My definition of trash and blob are the following:

arvados-server config-dump | grep -i blob

  MaxKeepBlobBuffers: 128
  BlobDeleteConcurrency: 4
  BlobMissingReport: ""
  BlobReplicateConcurrency: 2
  BlobSigning: true
  BlobSigningKey: xxxxxxxxxxxxxxxxxxxxxxxxxxxxxxxxxxxxx
  BlobSigningTTL: 24h
  BlobTrash: true
  BlobTrashCheckInterval: 24h
  BlobTrashConcurrency: 4
  BlobTrashLifetime: 24h
      BlobContainer: ""
  LocalKeepBlobBuffersPerVCPU: 1

arvados-server config-dump | grep -i trash

  BlobTrash: true
  BlobTrashCheckInterval: 24h
  BlobTrashConcurrency: 4
  BlobTrashLifetime: 24h
  DefaultTrashLifetime: 48h
  TrashSweepInterval: 1m

Normaly, after 2 days, the deleted data on each keepstopre should be definitively deleted, correct?

Thank’s !

tetron · 14 June 2022 17:45

Is the keep-balance service running? That is the service responsible for identifying blocks that are no longer referenced and actually telling the keepstore servers to get rid of them. If it is running, check the logs and post them here (it includes a report on the number of referenced blocks).

Also the keepstore servers themselves have a separate waiting period where blocks are moved into a “trash” location where they are kept a little while longer before finally being deleted.

(Arvados is very defensive with your data, so it gives you multiple opportunities to recover if someone makes a mistake or something goes wrong).

The total time between when you hit the trash button to when data is deleted can be up to:

DefaultTrashLifetime + BalancePeriod + BlobTrashLifetime + BlobTrashCheckInterval

From your configuration it seems like a week should be long enough, so you will need to see what the logs say. It is also possible the data is still being referenced, and you don’t realize it.

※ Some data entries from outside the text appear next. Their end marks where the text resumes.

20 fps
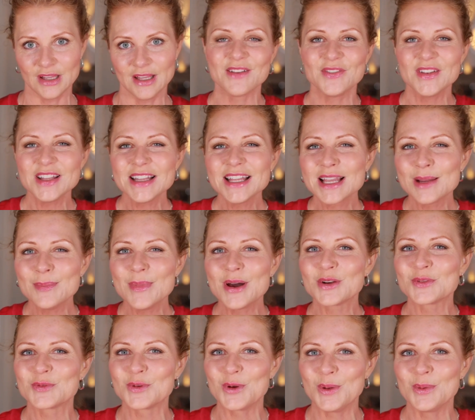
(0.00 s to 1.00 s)
I feel like I'm on
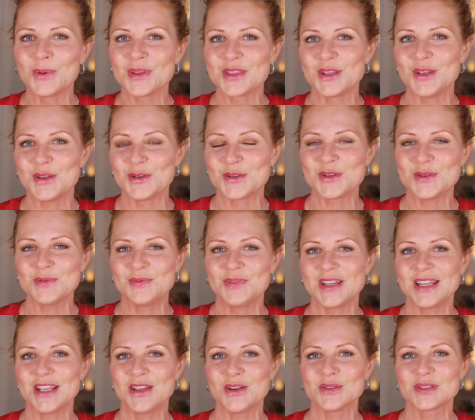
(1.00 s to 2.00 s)
a roll with the YouTube
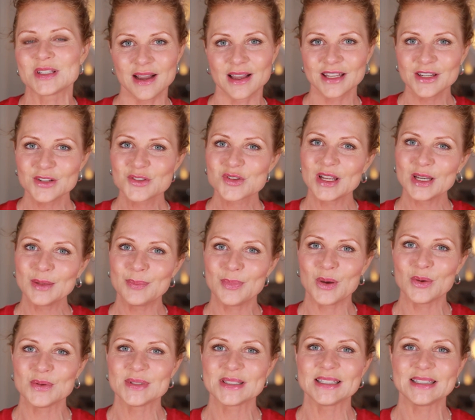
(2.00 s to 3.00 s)
videos. I'm gonna try to
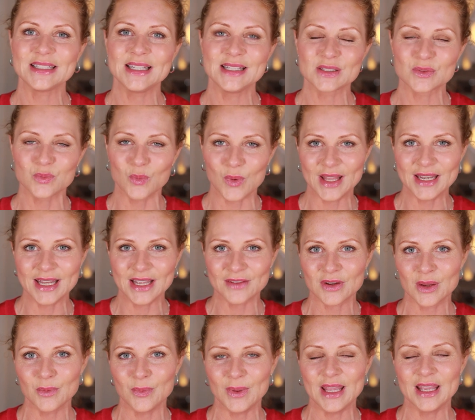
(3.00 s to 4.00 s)
post at least one
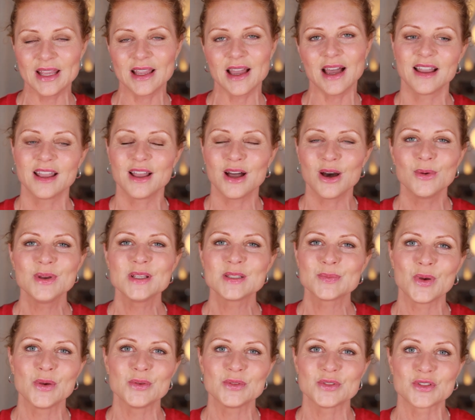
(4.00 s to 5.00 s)
every week. I always
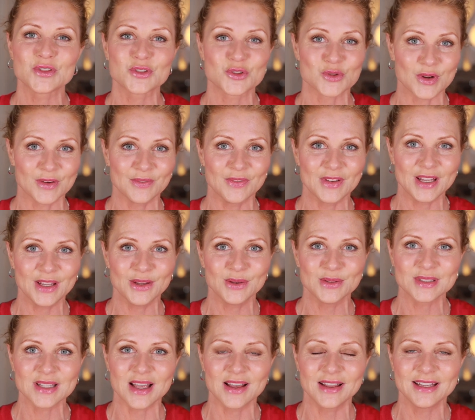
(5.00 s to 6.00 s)
post short
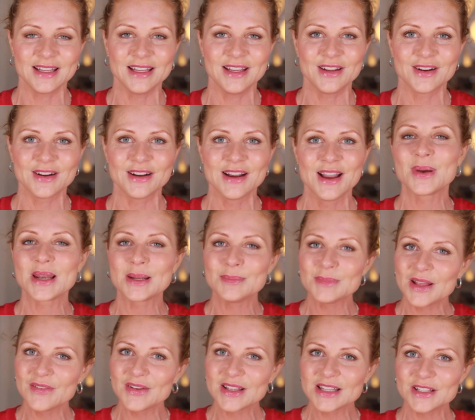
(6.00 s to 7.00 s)
videos on here, but I'm
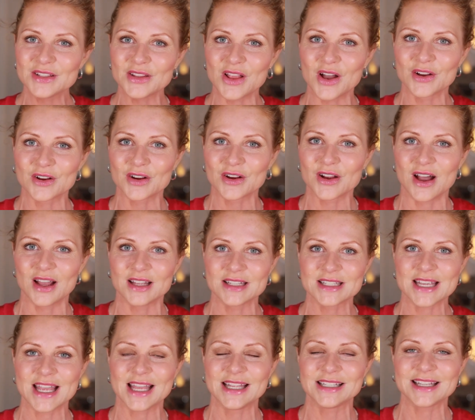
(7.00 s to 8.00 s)
loving the longer
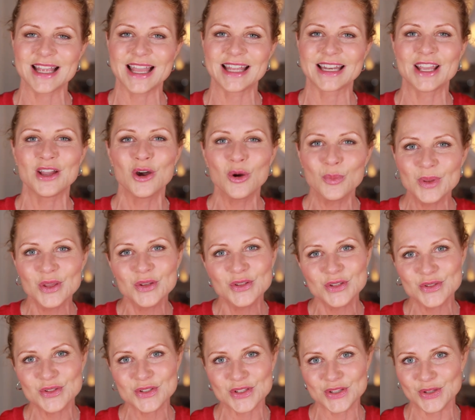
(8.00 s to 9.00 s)
content, and I hope you do
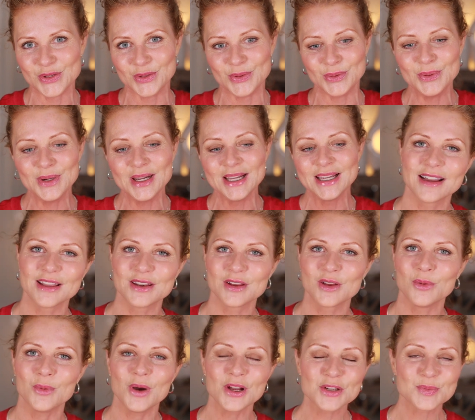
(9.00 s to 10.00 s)
too. I'm gonna
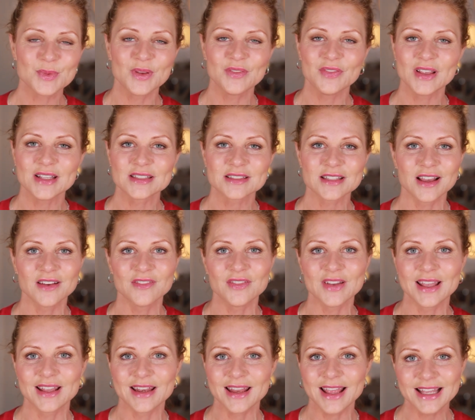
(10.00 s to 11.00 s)
go wash my face off
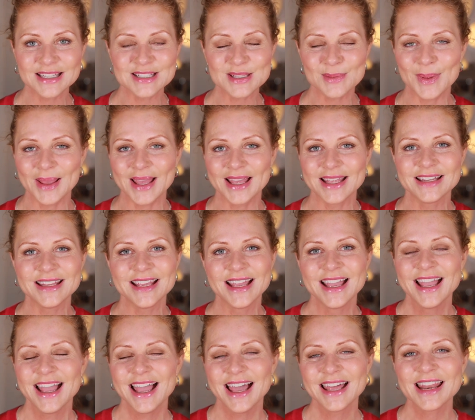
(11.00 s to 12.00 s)
and head to bed,
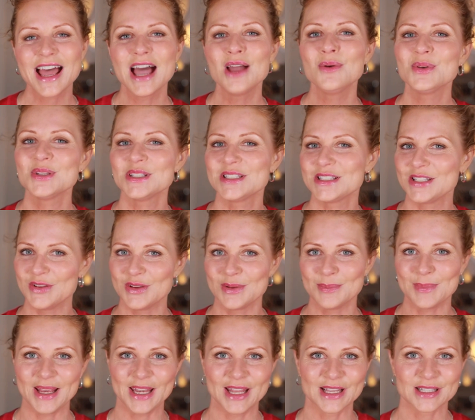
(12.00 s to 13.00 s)
and I will see you in
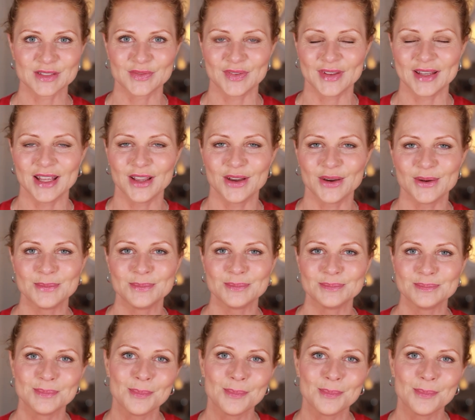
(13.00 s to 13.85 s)
my next video.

Jerome_Jean_Verleyen · 14 June 2022 21:40

Dear peter,
Thank’s for your answer.
I install the keep-balance service on the API server, as the Salt’s documentation indicate. The service is running:

ps aux|grep balance

root 435 0.0 0.6 1161568 27300 ? SNsl Jun06 0:26 /usr/bin/keep-balance -commit-pulls -commit-trash

The Trash location inside the keepstore server are in the same disk deffined for the data, right?
I try to check the log files, but i should admit i’m bit confuse where to search…

Thank’s

Jerome_Jean_Verleyen · 16 June 2022 23:00

I do the following to check if the “trashed” files were declared as this.
On each keepstore server, i stop the service, delete all sub directories of blocks, and restart the keepstore service. After some minutes, the “good” blocks were copied in place. And i foloqing with the other keepstore server.
I know that’s not the good one way to do. The problem seems at keepstore nivel, that i can’t decide to delete files… I don’t know why…
Hope that someone could help me.
Regards.